- Material for the task
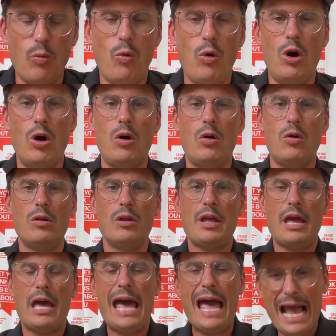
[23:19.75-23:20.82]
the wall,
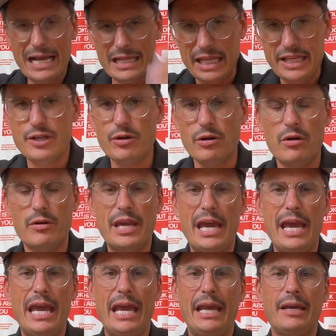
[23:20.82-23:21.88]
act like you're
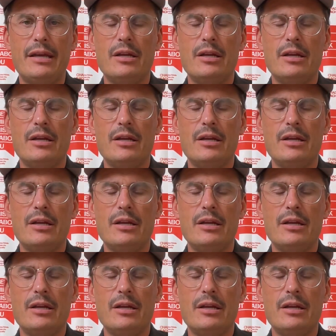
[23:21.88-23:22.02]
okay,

==

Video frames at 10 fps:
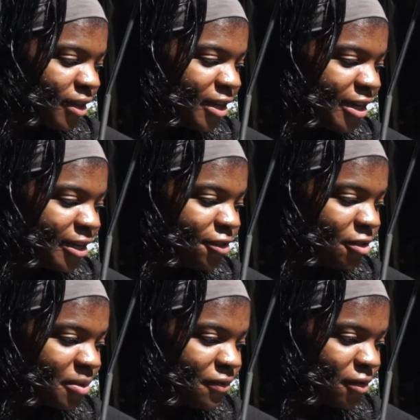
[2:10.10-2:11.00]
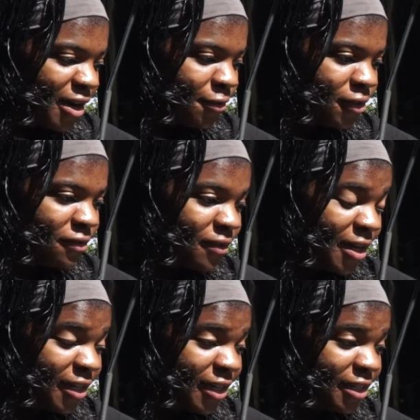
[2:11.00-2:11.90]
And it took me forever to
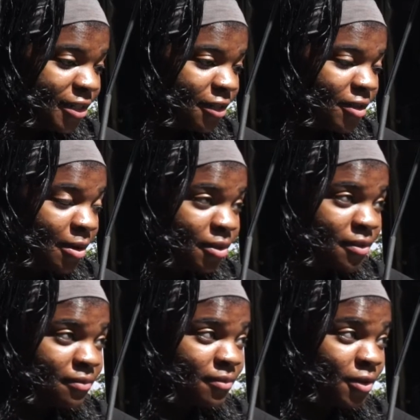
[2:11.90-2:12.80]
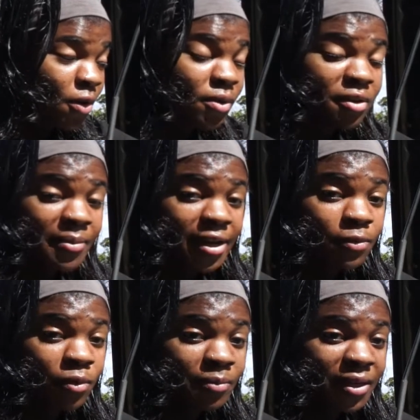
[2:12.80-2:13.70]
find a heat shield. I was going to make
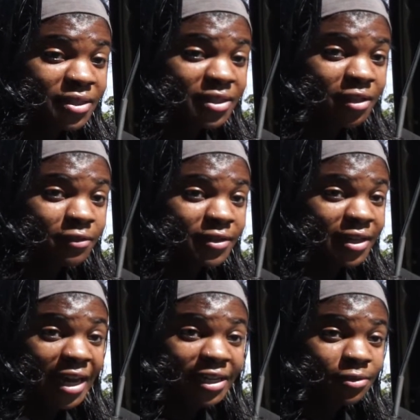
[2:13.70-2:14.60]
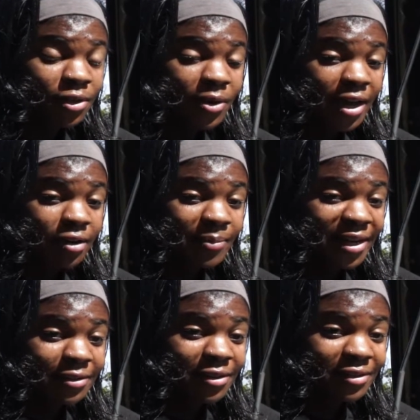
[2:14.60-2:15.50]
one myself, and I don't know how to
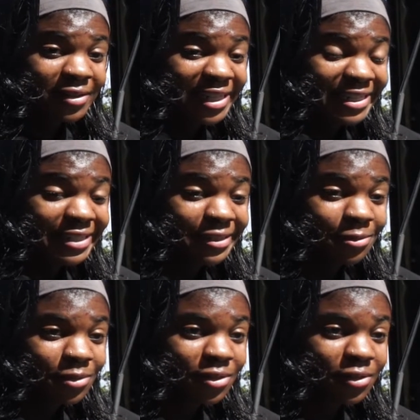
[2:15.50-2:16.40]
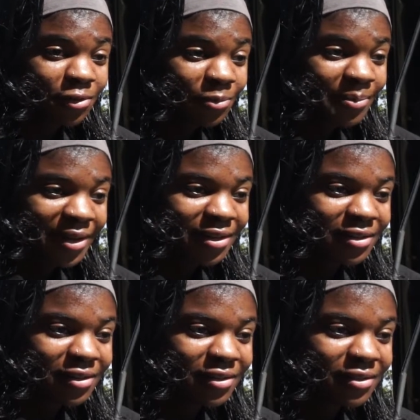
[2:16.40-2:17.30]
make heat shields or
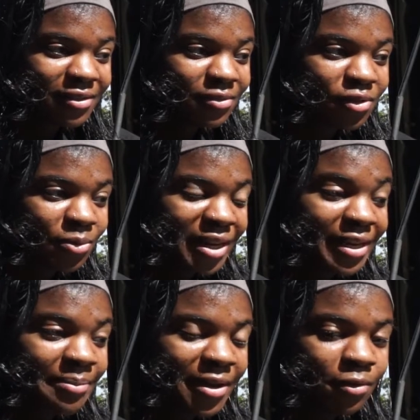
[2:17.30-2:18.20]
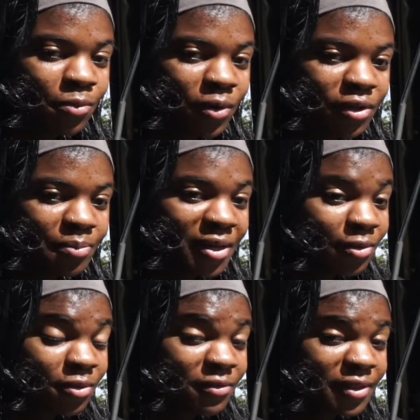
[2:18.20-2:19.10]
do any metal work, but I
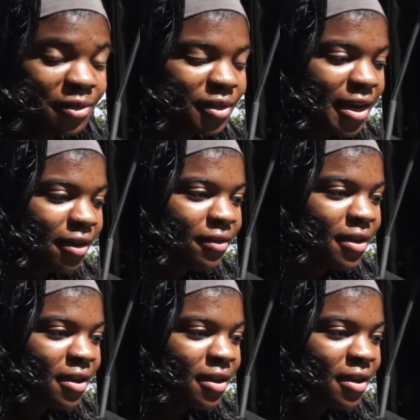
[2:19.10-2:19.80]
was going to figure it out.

- Exercise aim
Only one stretch of the data is wanted: write out exactly the lines from the one holding "[2:10.10-2:11.00]" through the one holding "[2:17.30-2:18.20]", both included, without the pictures.

- Written reply
[2:10.10-2:11.00]
[2:11.00-2:11.90]
And it took me forever to
[2:11.90-2:12.80]
[2:12.80-2:13.70]
find a heat shield. I was going to make
[2:13.70-2:14.60]
[2:14.60-2:15.50]
one myself, and I don't know how to
[2:15.50-2:16.40]
[2:16.40-2:17.30]
make heat shields or
[2:17.30-2:18.20]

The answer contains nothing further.